Members of the Senate Finance Committee on Tuesday called on the Trump administration to use stronger tactics to curb high drug prices than its tempered strategy unveiled last month.
In its first hearing on the White House's drug pricing blueprint, lawmakers on both sides of the aisle pushed for price controls and broad-strokes negotiation. The central focus of the White House's proposal is moving Medicare Part B drug purchasing to the Medicare Part D model, in which prices are negotiated by pharmacy benefit managers.

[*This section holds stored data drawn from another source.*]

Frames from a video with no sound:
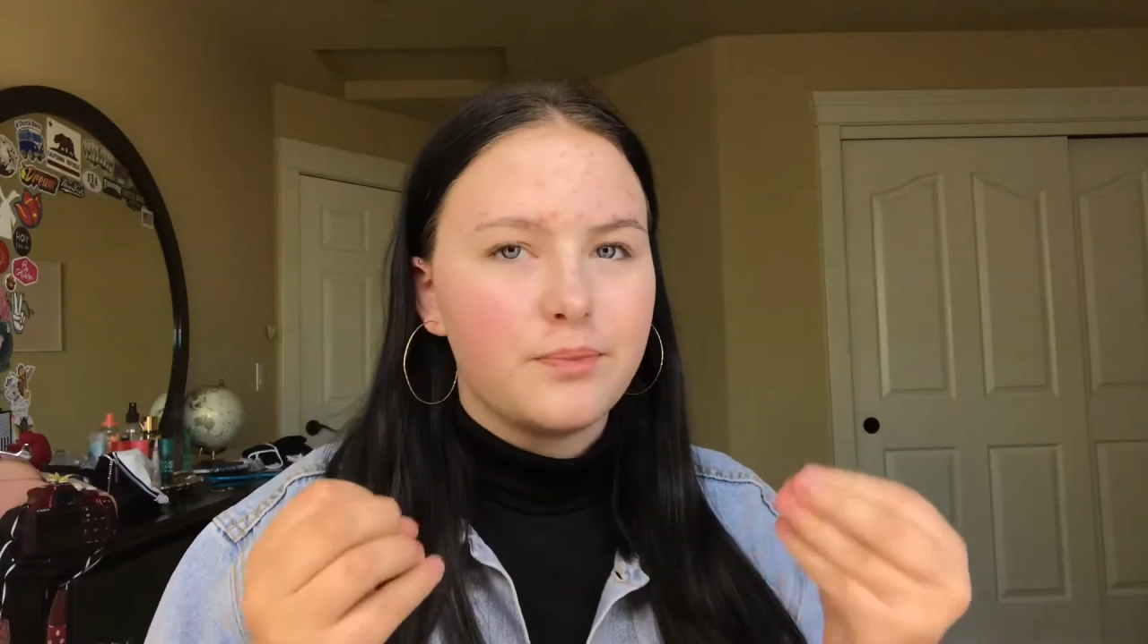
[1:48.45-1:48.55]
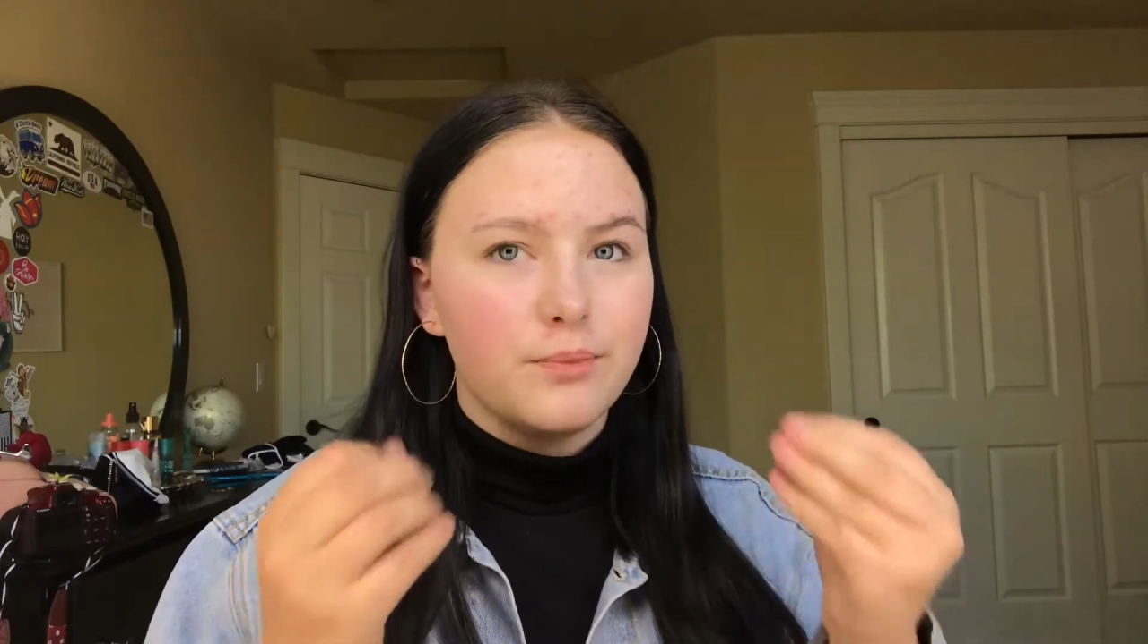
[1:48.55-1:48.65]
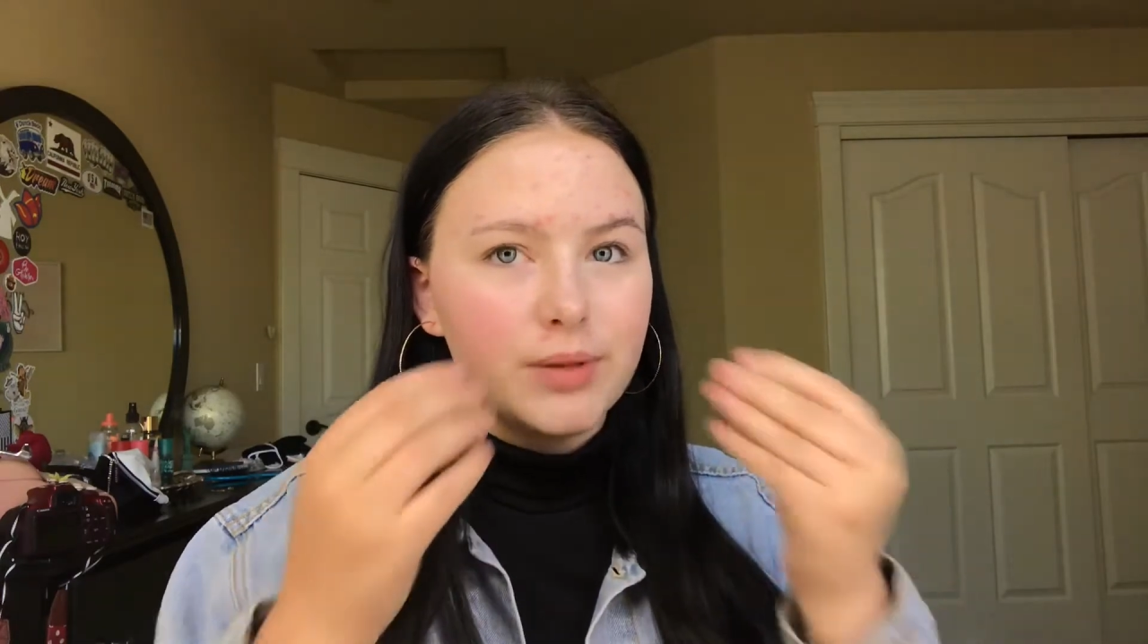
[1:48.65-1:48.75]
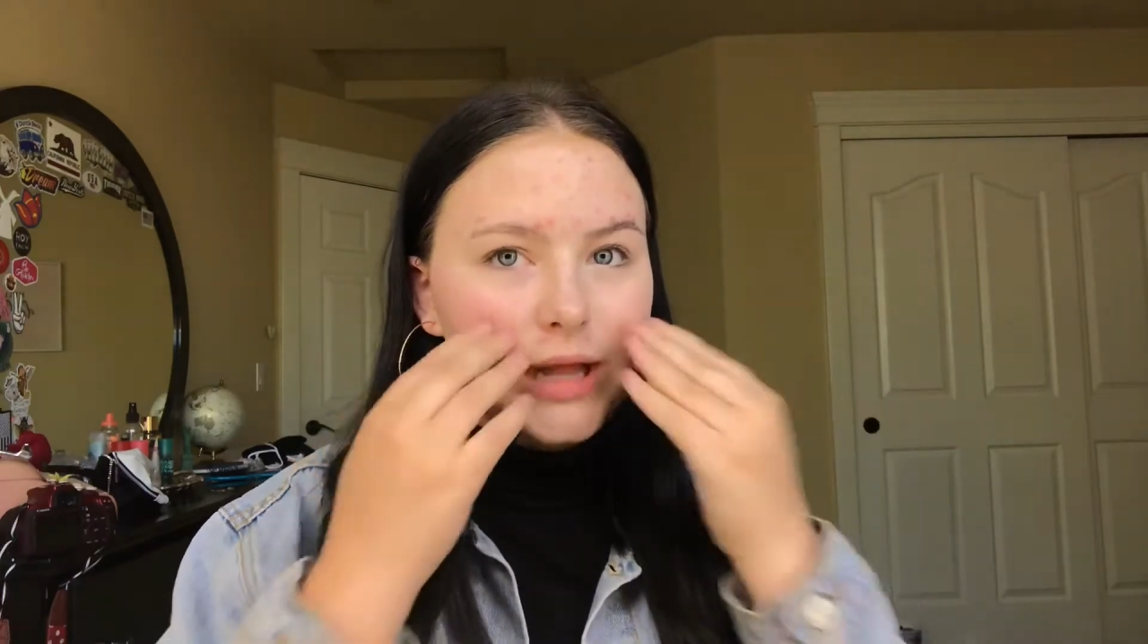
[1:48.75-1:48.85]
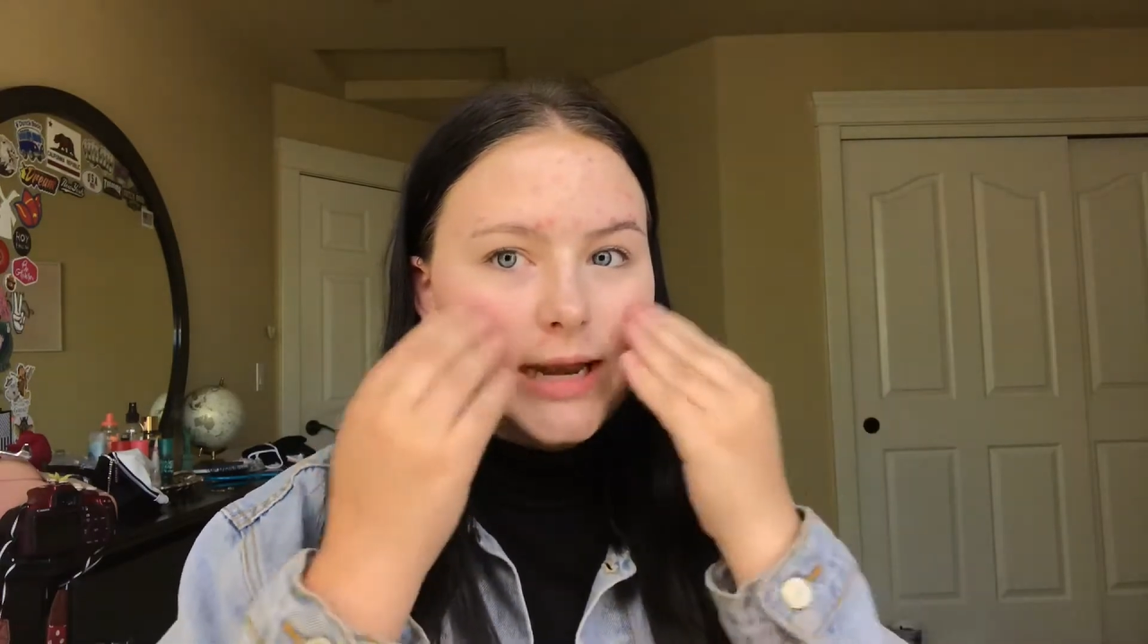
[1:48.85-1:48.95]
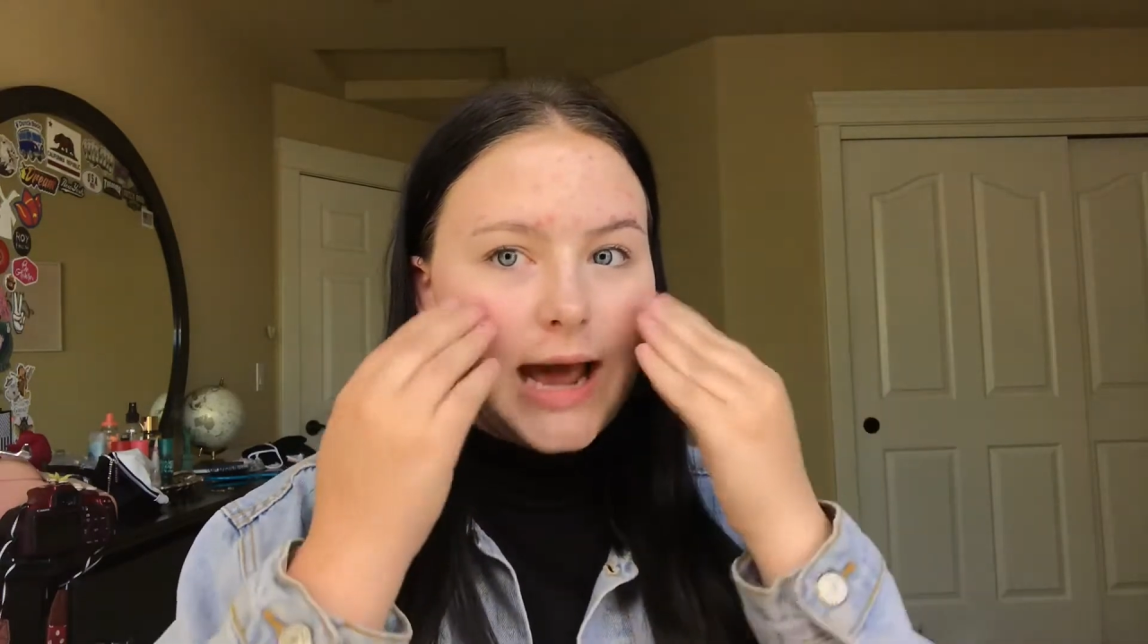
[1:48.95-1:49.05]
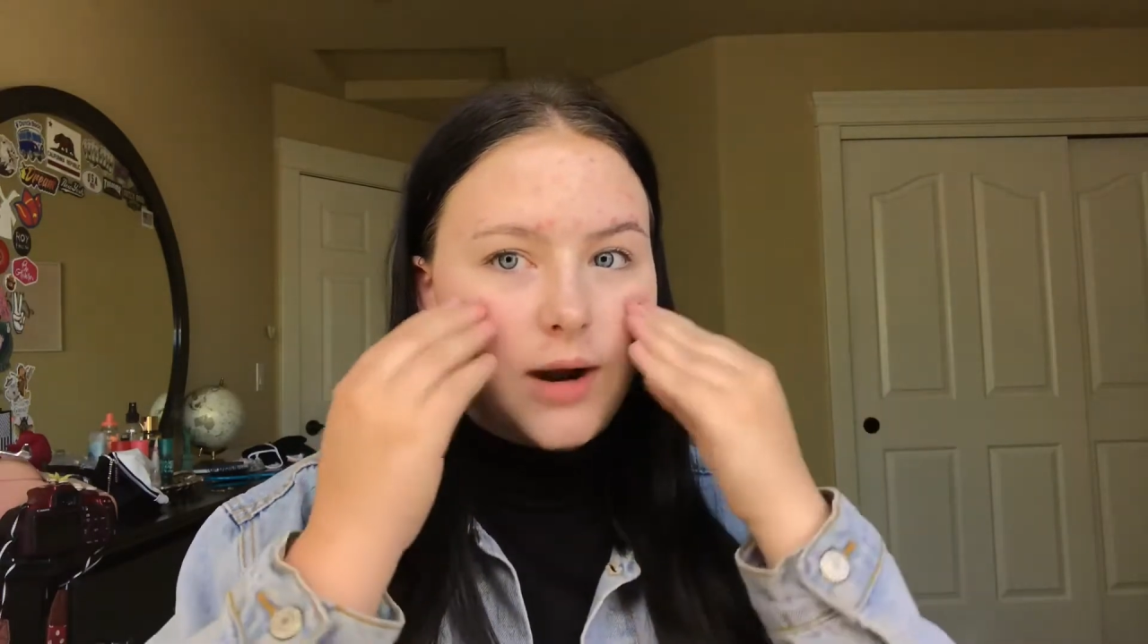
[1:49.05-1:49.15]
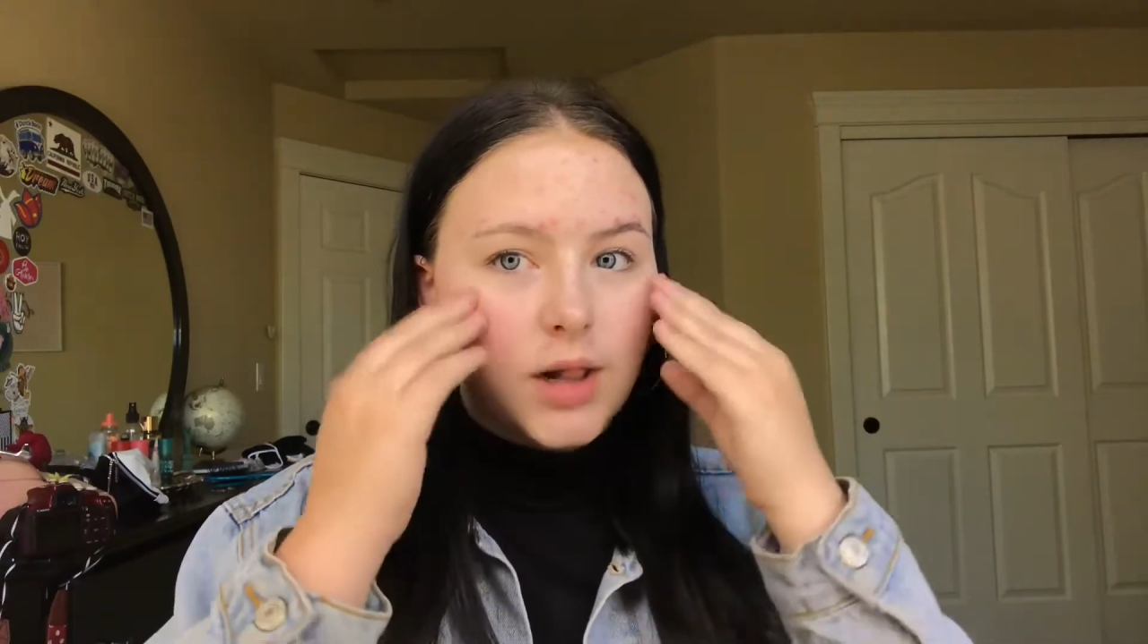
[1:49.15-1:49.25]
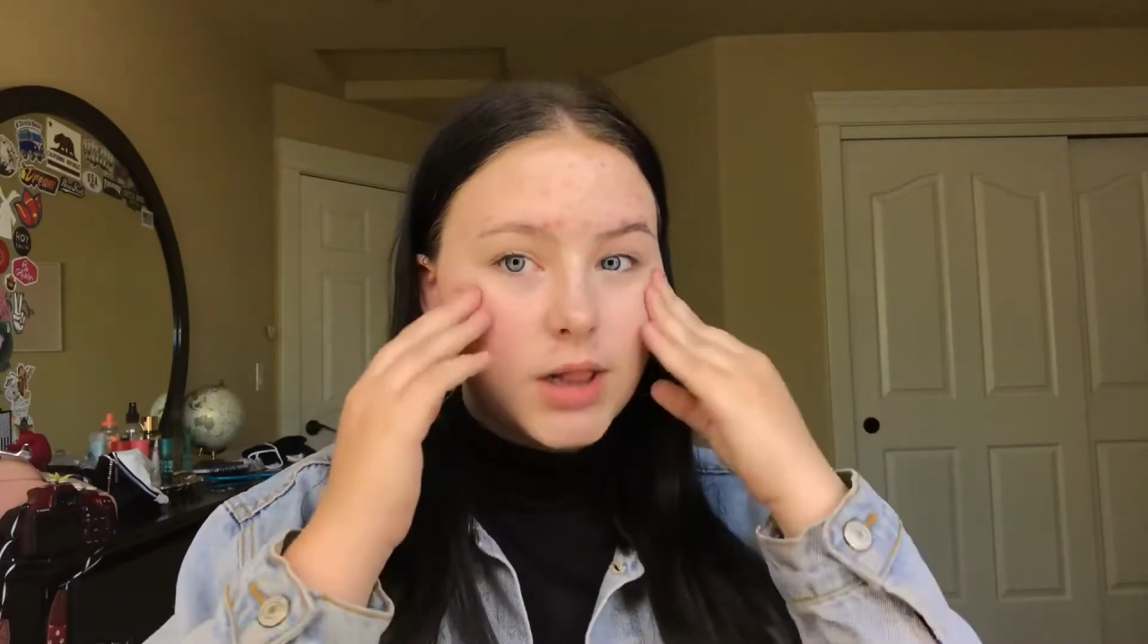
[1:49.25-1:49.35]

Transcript: blend out a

Sen. Debbie Stabenow (D-Mich.) specifically urged HHS Secretary Alex Azar to take a heavier hand on negotiating opioid overdose-reversal drugs like Naloxone and Narcan, the nasal spray version of Naloxone that states are administering widely in first-response efforts. The set discount for Narcan puts the price-per-dose at $78 even though in 2005 Naloxone cost just $1, Stabenow said, escalating the money states need to spend on drugs versus other treatment.
Other lawmakers went further, including Sen. Bill Cassidy (R-La.), who advocated for reference pricing for the U.S. that would use the average prices of drugs in other developed countries as a baseline to determine the U.S. consumer list prices.
Azar objected to the idea, saying that he would rather harness "competitive marketplace" measures.
"That didn't work," Cassidy replied.
The Trump administration's focus on the Part D negotiating system as the answer for Medicare Part B also drew criticism as the committee's ranking Democrat, Ron Wyden of Oregon, flagged a recent government watchdog report that found HHS has paid rapidly skyrocketing prices for the most-needed brand-name drugs in Medicare Part D despite PBM negotiations.
HHS' Office of Inspector General found that Medicare Part D spending spiked 62% between 2011 and 2015, even though manufacturers have more than doubled the amount of rebates they offer for these drugs.
As Azar defended the White House plan, he said he wants to bring more "market-based tools" to Part D negotiation and reserved his strongest criticism of the current system for pharmacy benefit managers such as those who negotiate within Part D and asked Congress to change the policy that sets PBM earnings as a percentage of the list price—a system that he said benefits everyone except the people who have to buy drugs.
Azar also showed willingness to consider trying limited negotiations within Medicaid, as he touted the Trump administration's fiscal 2019 budget request that proposes that Congress allow a five-state experiment to set up their own Medicaid drug formularies. With their own formularies, state programs could try their hand at list price negotiations instead of relying on the federally mandated Medicaid drug rebate program to curb their costs.
Azar admitted that he has been disappointed with recent drug price hikes, but said they have generally been lower than in the recent past. He also assured the panel he is on the alert for any other spikes in the coming month, as manufacturers generally announce increases in early July.
"I want to put the drug companies on notice," Azar said.
The strongest defense of the administration's plan came from Senate Finance Committee Chair Orrin Hatch (R-Utah), who recommended that lawmakers pursue a course of increasing competition of biologics, much as his 1984 legislation with former Rep. Henry Waxman (D-Calif.) boosted production of generics.
"I believe that those who have criticized the blueprint as insufficient are either responding from a lack of knowledge or purely for political gain," Hatch said.
Sen. Bob Menendez (D-N.J.) took advantage of the praise for competition to urge Azar to support the Creates Act, recently passed by Senate Judiciary Committee but stalled in the House.
Azar declined to endorse the legislation on behalf of the administration, but said it resonates with the broader strategy of reducing prices by encouraging competition.
The Creates Act has driven its own controversy in the world of Big Pharma, pitting branded companies against one another over a bill that would relax the regulatory process known as risk evaluation and mitigation strategies for generic and biosimilar versions of drugs and biological products, on the anticipation that cheaper alternatives could be expedited to market without deterrence from branded drug companies.